Contest features some heat to take the chill off

"When I do chili, I look for a meat that has to be stewed, something that has to cook down for a while, and usually turtle has to be cooked down," said Nazario.

He said bear meat is another one that takes a little more time to prepare.

He said he usually makes an ostrich chili, but wanted to try something different this year.

"I brought it to Glens Falls High School, and a couple ladies tried it and one said it tasted like rabbit only a little gamier. About half the ladies said it tasted like chicken," said Nazario.

He said that in his opinion, the turtle meat in the chili is similar to chicken, only it's a little darker in color and the texture is slightly chewier.

Besides the cook-off, chili is not a large part of Nazario's cooking.

"We do it because we do the competition to help out with the causes, but we never do it here," said Nazario when talking about whether or not his restaurant serves up different kinds of chili dishes.

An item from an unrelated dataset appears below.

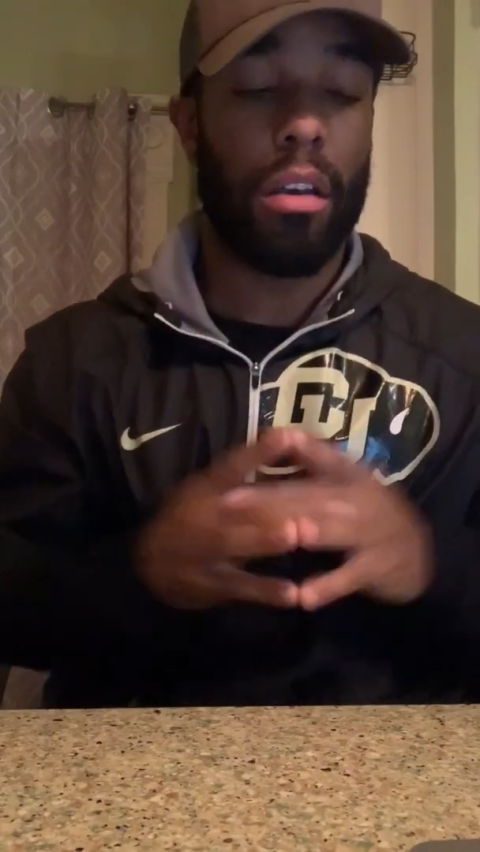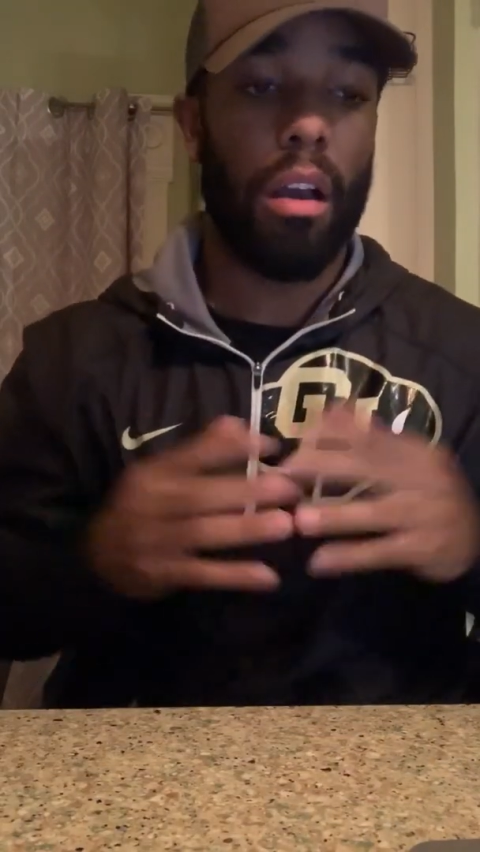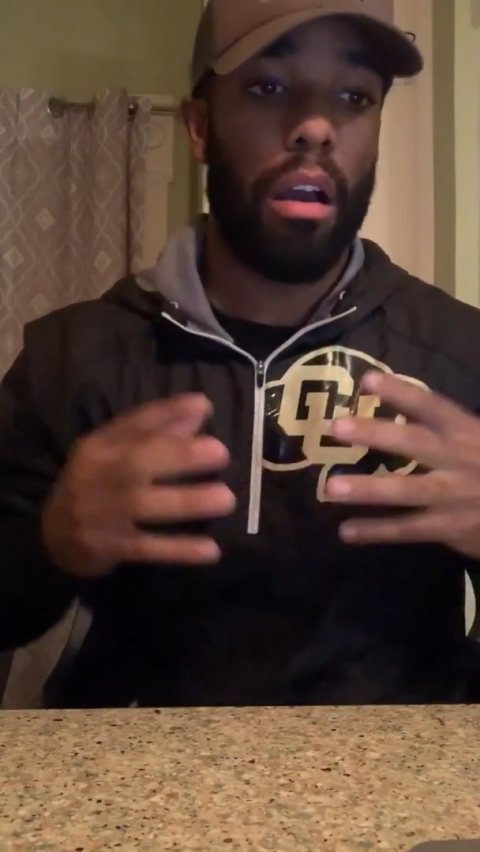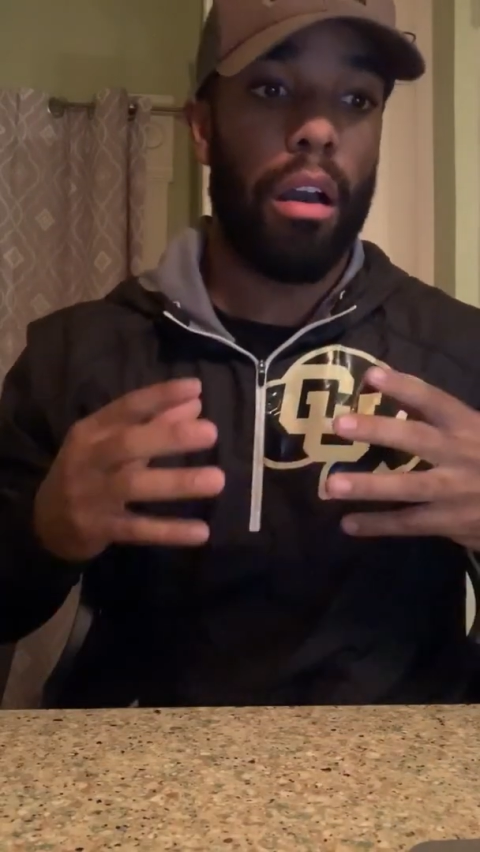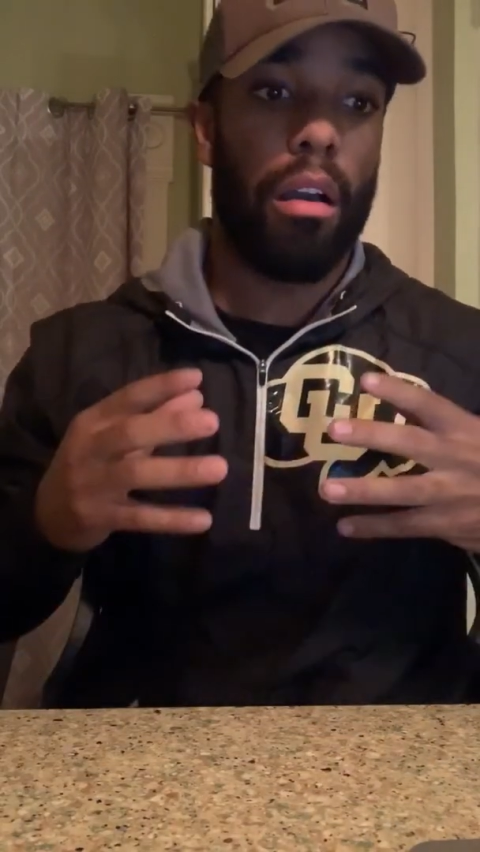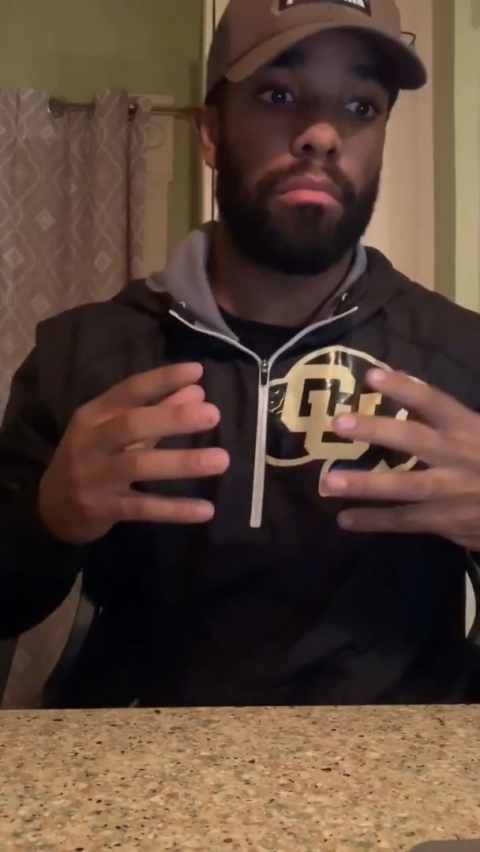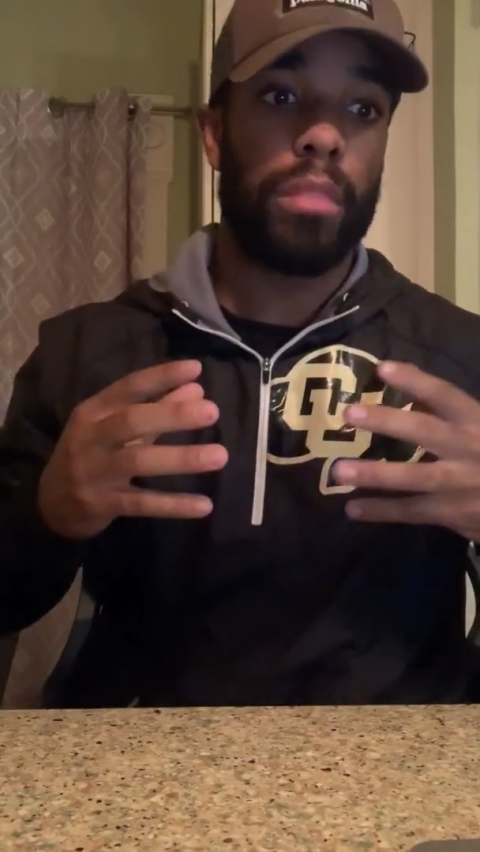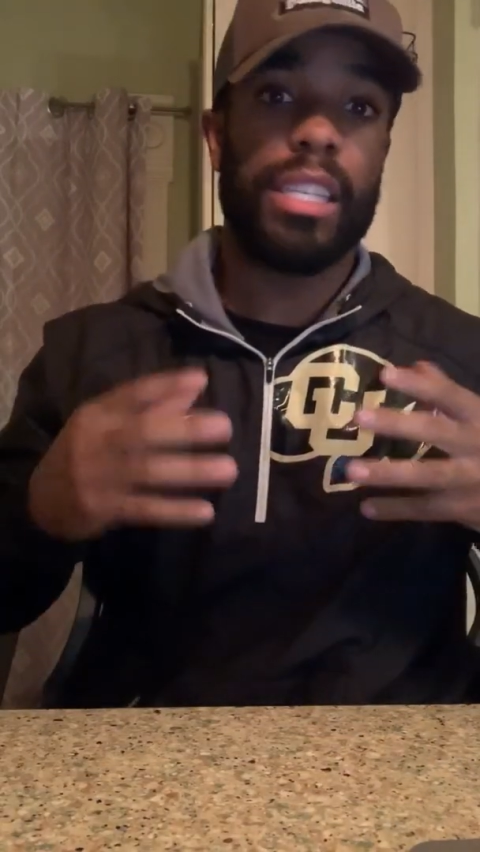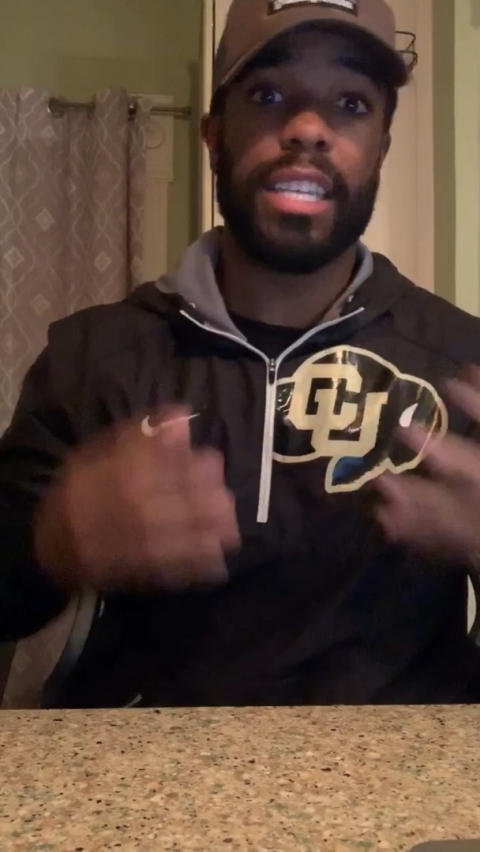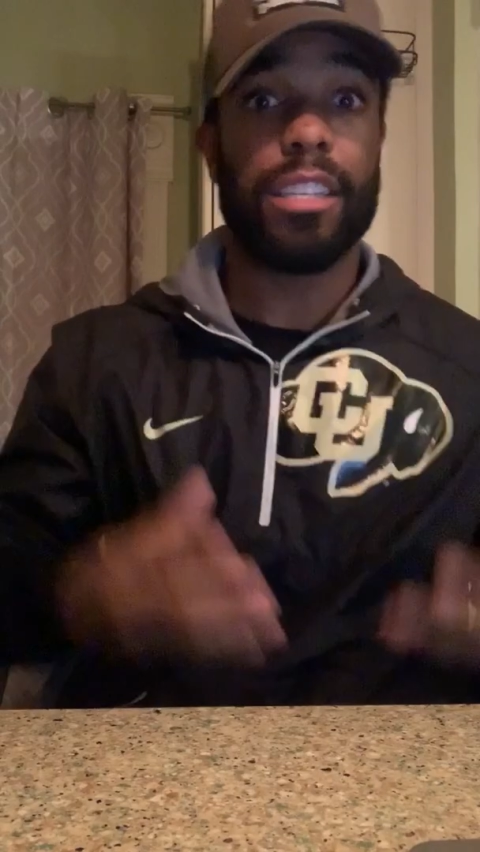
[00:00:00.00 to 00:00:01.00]

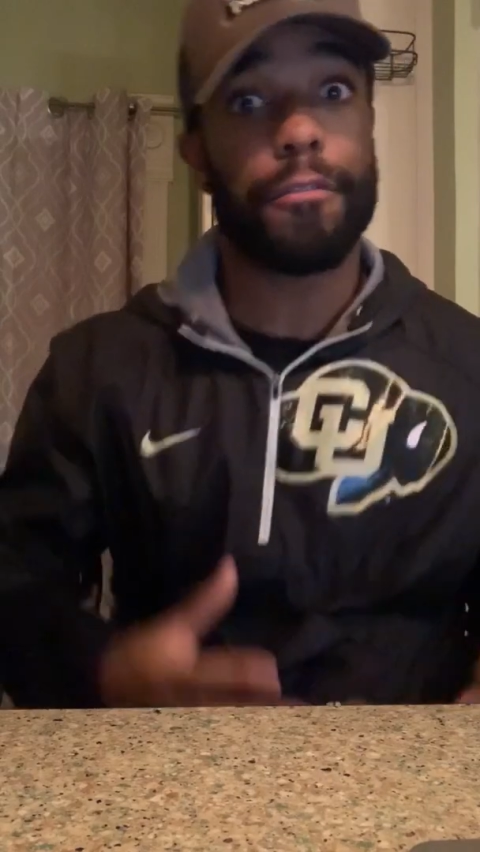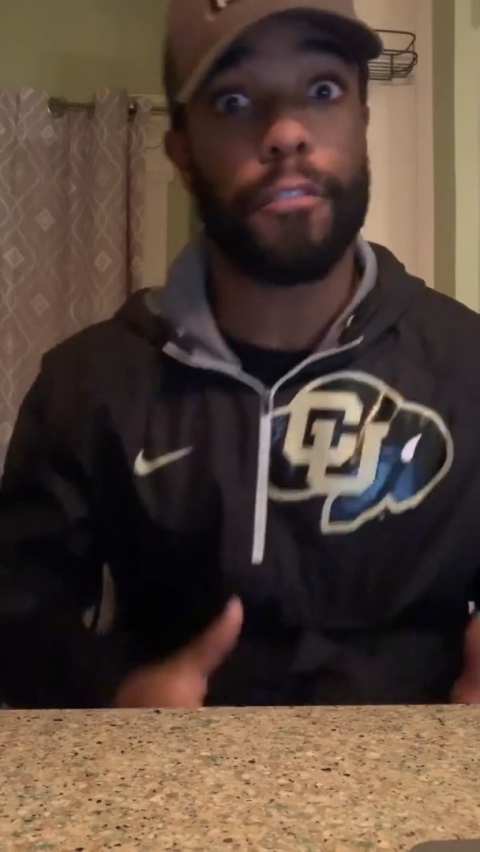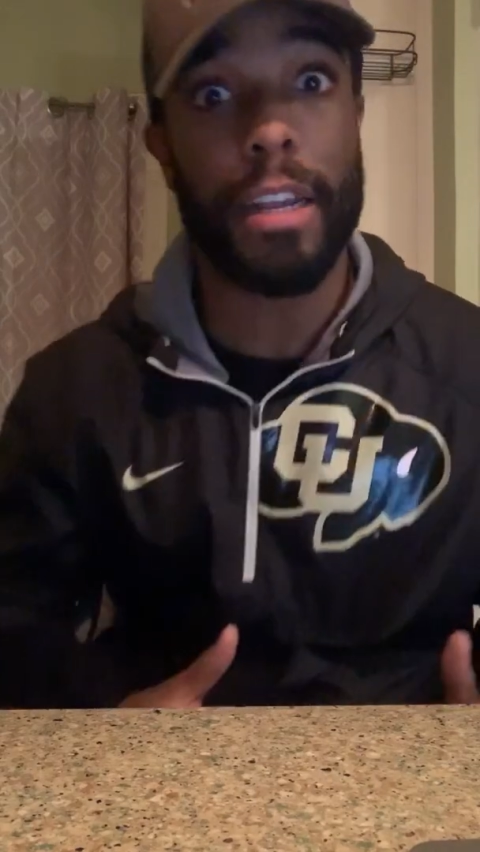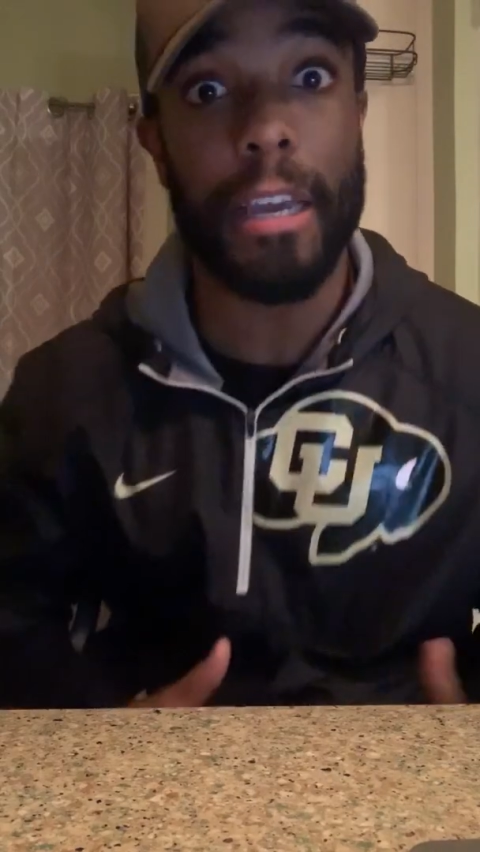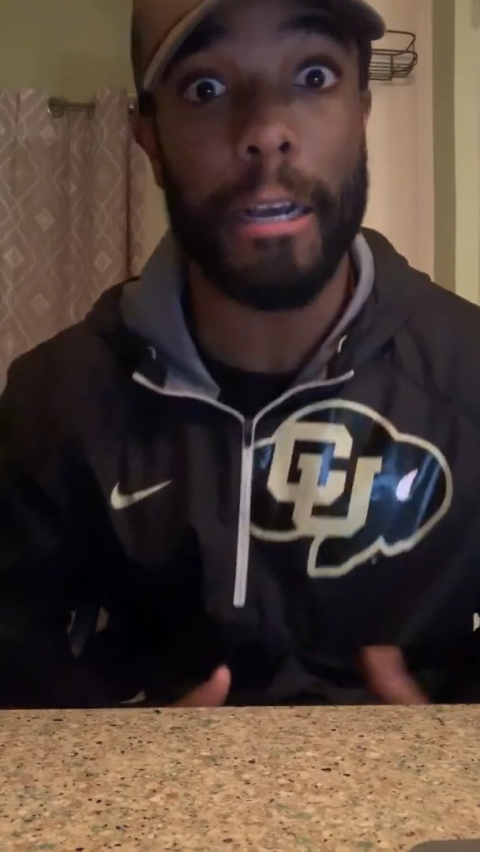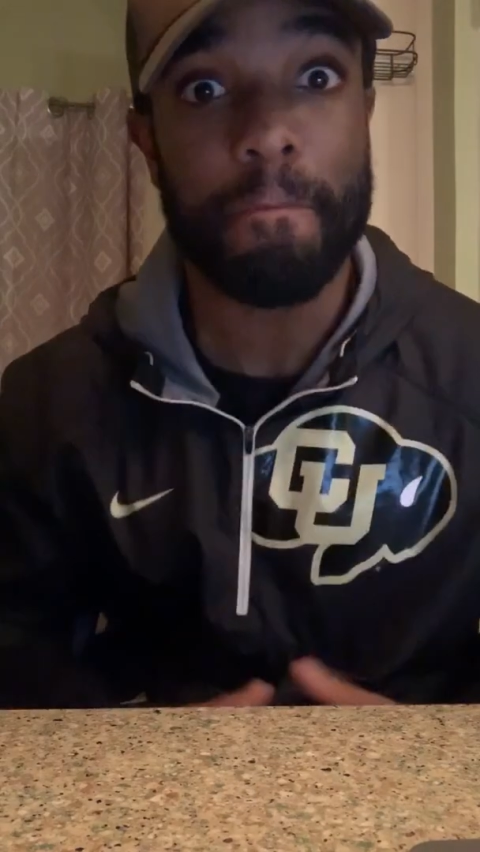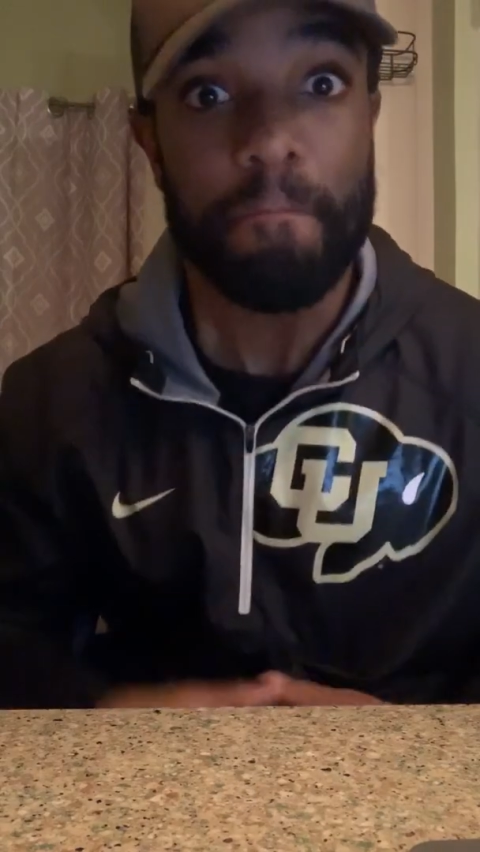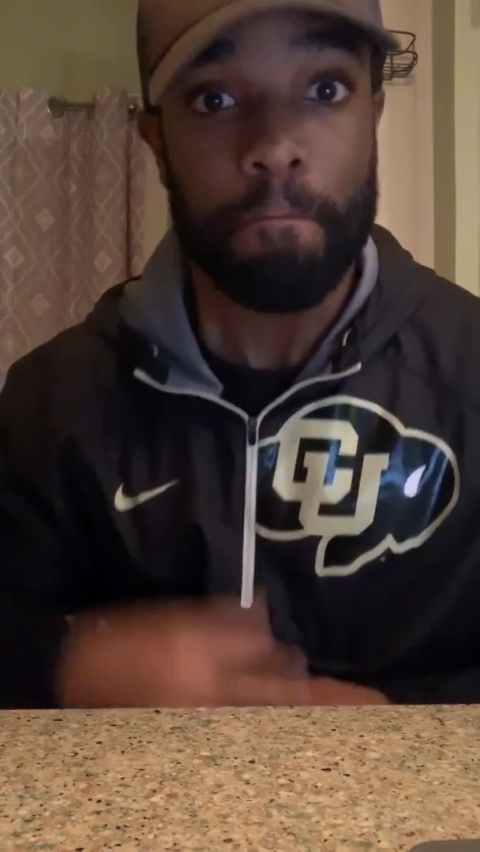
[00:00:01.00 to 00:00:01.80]
schizophrenia.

He said that more than preparing the chili itself, he likes watching the reactions of people after they taste it. He also enjoys taking part in cooking competitions.

He usually works with at least one assistant but said that when it comes to creating recipes, "we all put our heads together and figure out things." When it comes to creating recipes with exotic meats, like kangaroo, turtle or ostrich, he'll make a phone call to one of the people he buys his meat from and ask if they have anything exotic on hand.

He is also preparing a vegetarian pumpkin and black bean chili with tofu.

Due to the process of preparing this chili for competition, Nazario said it will be a long while before he can eat any kind of chili again.